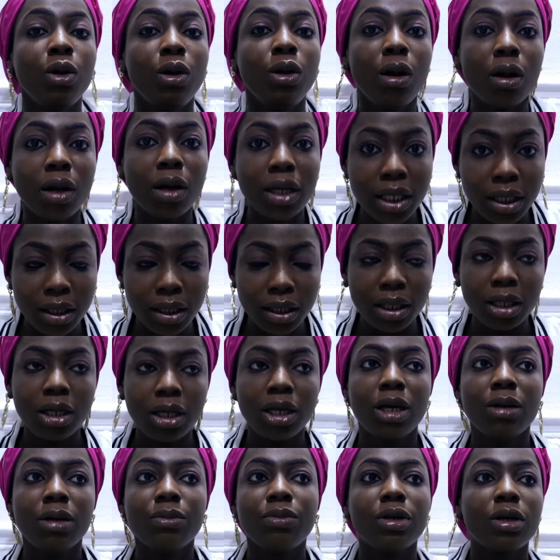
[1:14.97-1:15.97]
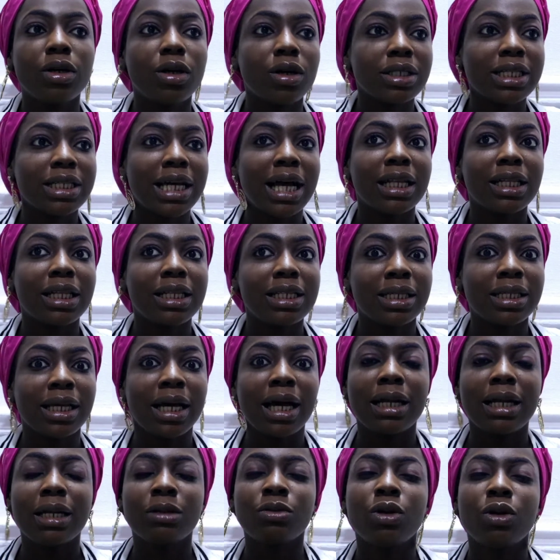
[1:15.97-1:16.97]
lucky because at least I
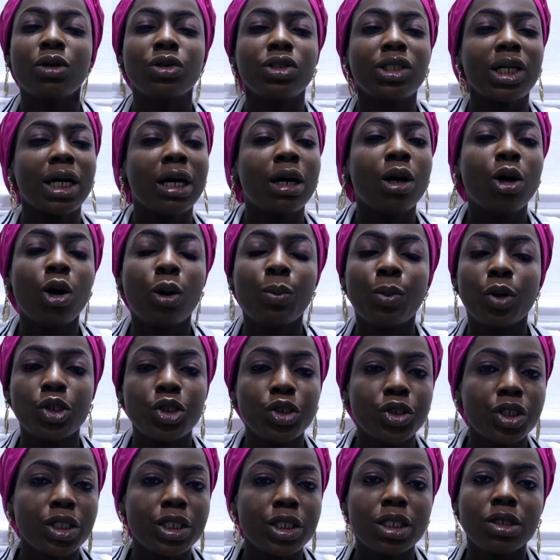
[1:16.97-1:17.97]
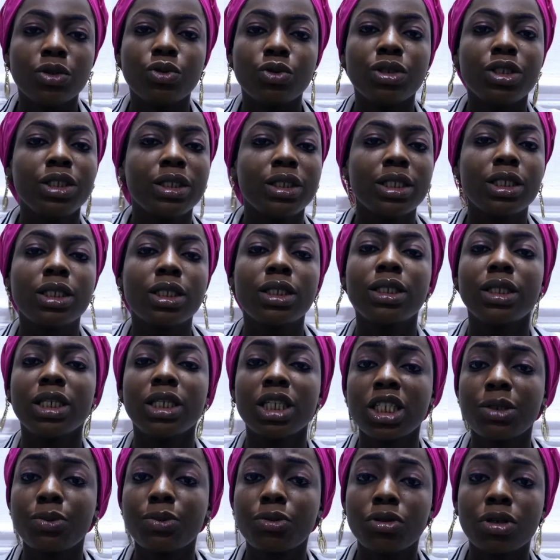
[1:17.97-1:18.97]
had other opportunity during this
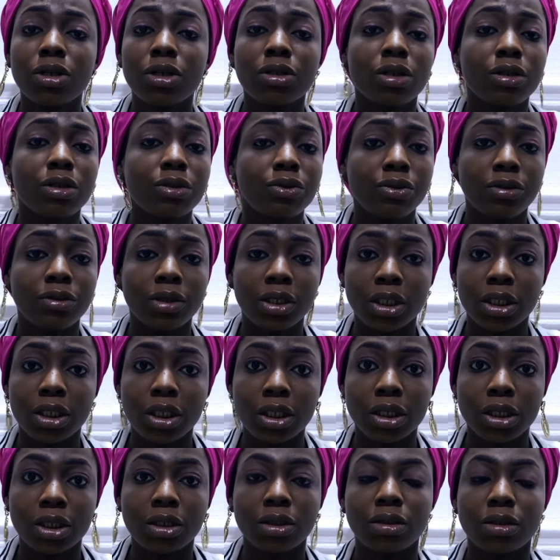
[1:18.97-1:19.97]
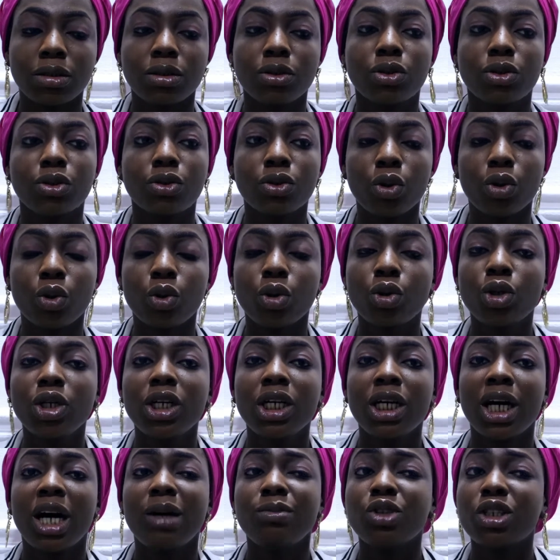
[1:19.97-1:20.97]
6th period of rejection. So
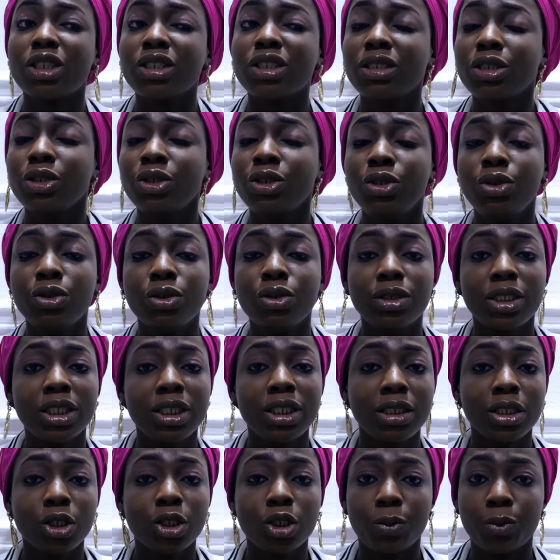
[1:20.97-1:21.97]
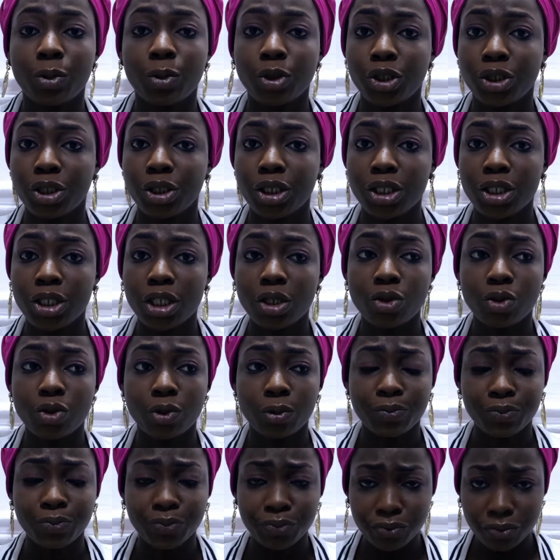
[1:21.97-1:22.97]
I'm just using this opportunity
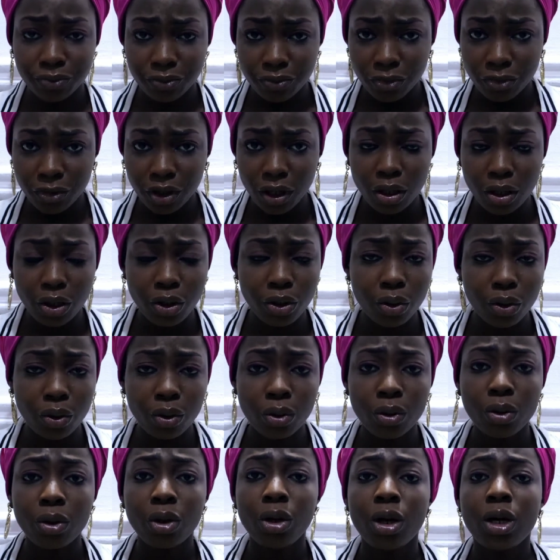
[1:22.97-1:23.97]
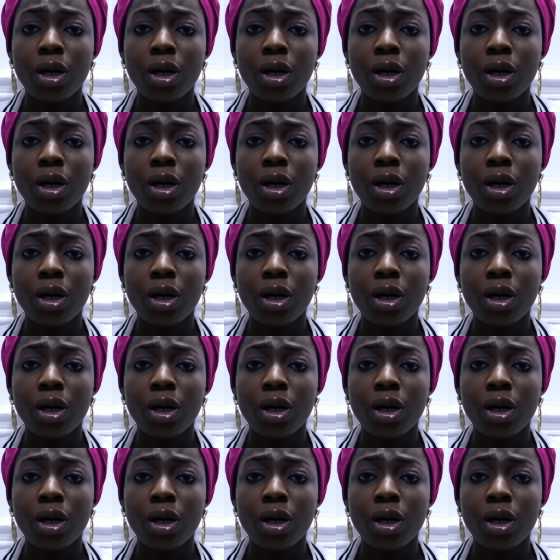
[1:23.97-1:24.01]
to, you know,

-- YOUR INSTRUCTIONS --
Using the records above, output their complete text exactly, minus any images.

-- OUTPUT --
[1:14.97-1:15.97]
[1:15.97-1:16.97]
lucky because at least I
[1:16.97-1:17.97]
[1:17.97-1:18.97]
had other opportunity during this
[1:18.97-1:19.97]
[1:19.97-1:20.97]
6th period of rejection. So
[1:20.97-1:21.97]
[1:21.97-1:22.97]
I'm just using this opportunity
[1:22.97-1:23.97]
[1:23.97-1:24.01]
to, you know,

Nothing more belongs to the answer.